- Problem to solve: Make a verbatim copy of all the records. Skip every image.

- Stored data:
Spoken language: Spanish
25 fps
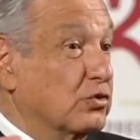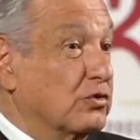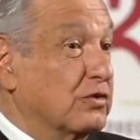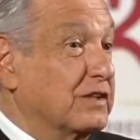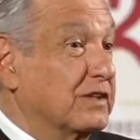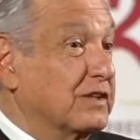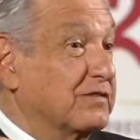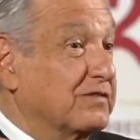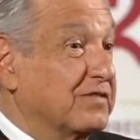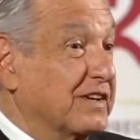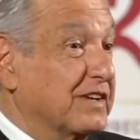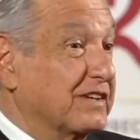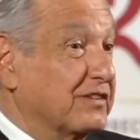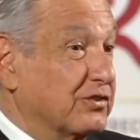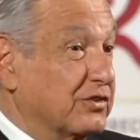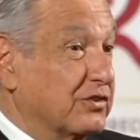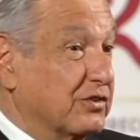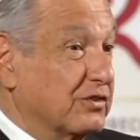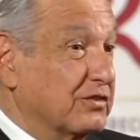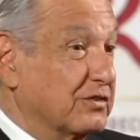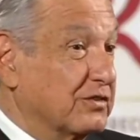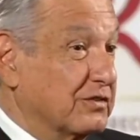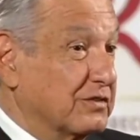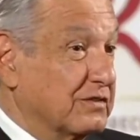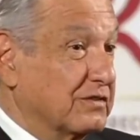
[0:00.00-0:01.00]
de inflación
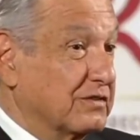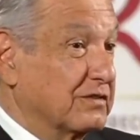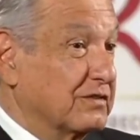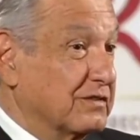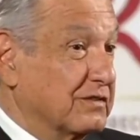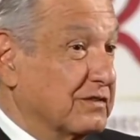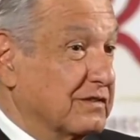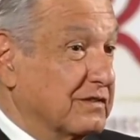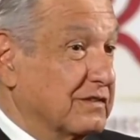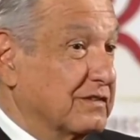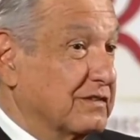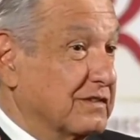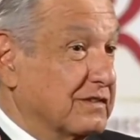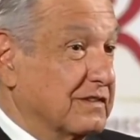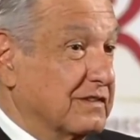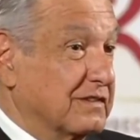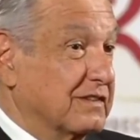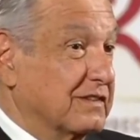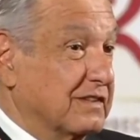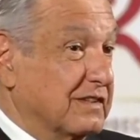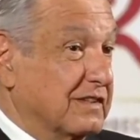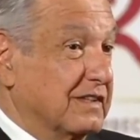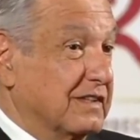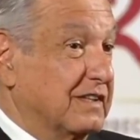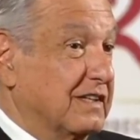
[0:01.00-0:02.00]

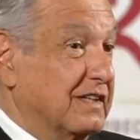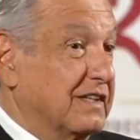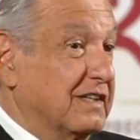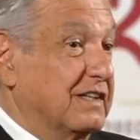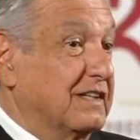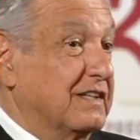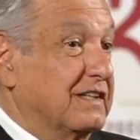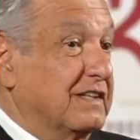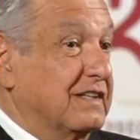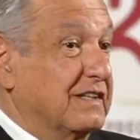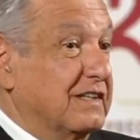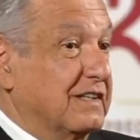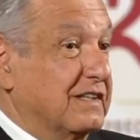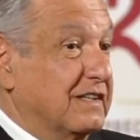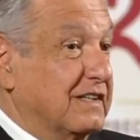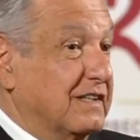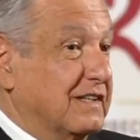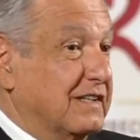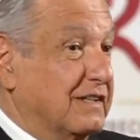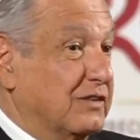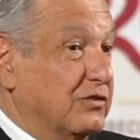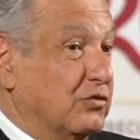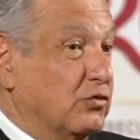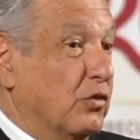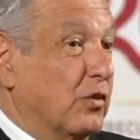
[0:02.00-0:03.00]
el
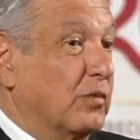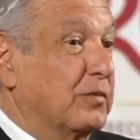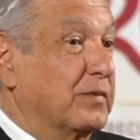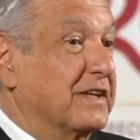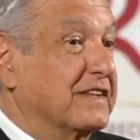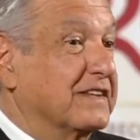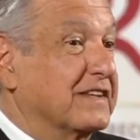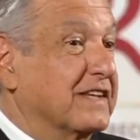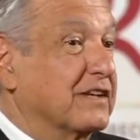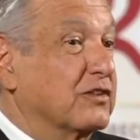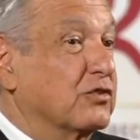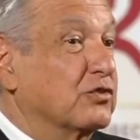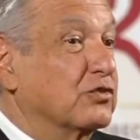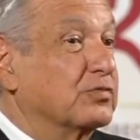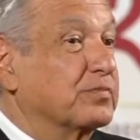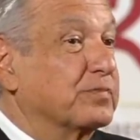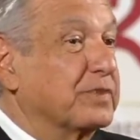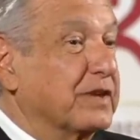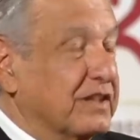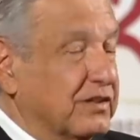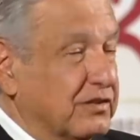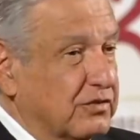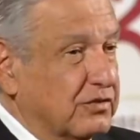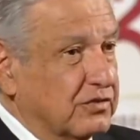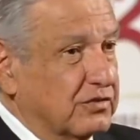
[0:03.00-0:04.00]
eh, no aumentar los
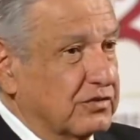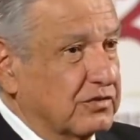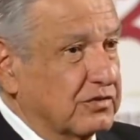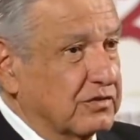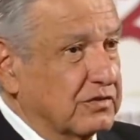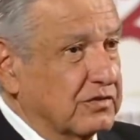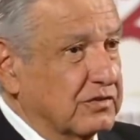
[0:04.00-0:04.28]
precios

- Reply:
Spoken language: Spanish
25 fps
[0:00.00-0:01.00]
de inflación
[0:01.00-0:02.00]

[0:02.00-0:03.00]
el
[0:03.00-0:04.00]
eh, no aumentar los
[0:04.00-0:04.28]
precios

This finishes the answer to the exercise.